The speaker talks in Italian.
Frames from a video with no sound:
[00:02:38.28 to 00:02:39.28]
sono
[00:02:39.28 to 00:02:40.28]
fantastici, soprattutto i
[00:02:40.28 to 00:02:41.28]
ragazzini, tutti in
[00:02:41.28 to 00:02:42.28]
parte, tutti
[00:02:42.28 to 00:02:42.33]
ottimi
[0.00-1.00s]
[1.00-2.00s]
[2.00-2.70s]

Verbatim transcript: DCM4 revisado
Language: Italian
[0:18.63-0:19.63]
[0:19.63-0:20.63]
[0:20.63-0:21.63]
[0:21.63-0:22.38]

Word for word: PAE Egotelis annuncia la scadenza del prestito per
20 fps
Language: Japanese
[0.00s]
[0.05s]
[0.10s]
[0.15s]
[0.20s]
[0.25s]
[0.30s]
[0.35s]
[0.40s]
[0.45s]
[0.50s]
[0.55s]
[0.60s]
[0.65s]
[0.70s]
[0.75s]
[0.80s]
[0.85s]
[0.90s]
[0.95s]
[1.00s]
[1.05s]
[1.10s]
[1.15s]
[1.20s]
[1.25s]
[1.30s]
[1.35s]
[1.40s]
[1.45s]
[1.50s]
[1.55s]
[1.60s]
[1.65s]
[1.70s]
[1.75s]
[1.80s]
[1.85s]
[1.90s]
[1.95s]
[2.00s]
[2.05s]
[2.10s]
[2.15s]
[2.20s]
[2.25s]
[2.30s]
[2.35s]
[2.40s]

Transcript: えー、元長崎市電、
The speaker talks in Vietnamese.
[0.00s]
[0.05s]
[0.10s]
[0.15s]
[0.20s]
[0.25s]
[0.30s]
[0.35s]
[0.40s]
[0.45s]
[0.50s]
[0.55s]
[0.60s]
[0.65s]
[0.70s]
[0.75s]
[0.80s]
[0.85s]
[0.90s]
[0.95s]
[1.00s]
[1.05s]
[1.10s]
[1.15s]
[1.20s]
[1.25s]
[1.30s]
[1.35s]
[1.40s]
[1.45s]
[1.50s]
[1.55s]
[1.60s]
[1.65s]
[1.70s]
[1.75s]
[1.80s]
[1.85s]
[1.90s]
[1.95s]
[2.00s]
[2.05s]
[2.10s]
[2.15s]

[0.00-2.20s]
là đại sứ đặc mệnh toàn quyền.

------------------------------

Aim of the task: In the material above, the line with "The speaker talks in Vietnamese." marks the start. Print it and every line after it through the last, exactly.

Task output:
The speaker talks in Vietnamese.
[0.00s]
[0.05s]
[0.10s]
[0.15s]
[0.20s]
[0.25s]
[0.30s]
[0.35s]
[0.40s]
[0.45s]
[0.50s]
[0.55s]
[0.60s]
[0.65s]
[0.70s]
[0.75s]
[0.80s]
[0.85s]
[0.90s]
[0.95s]
[1.00s]
[1.05s]
[1.10s]
[1.15s]
[1.20s]
[1.25s]
[1.30s]
[1.35s]
[1.40s]
[1.45s]
[1.50s]
[1.55s]
[1.60s]
[1.65s]
[1.70s]
[1.75s]
[1.80s]
[1.85s]
[1.90s]
[1.95s]
[2.00s]
[2.05s]
[2.10s]
[2.15s]

[0.00-2.20s]
là đại sứ đặc mệnh toàn quyền.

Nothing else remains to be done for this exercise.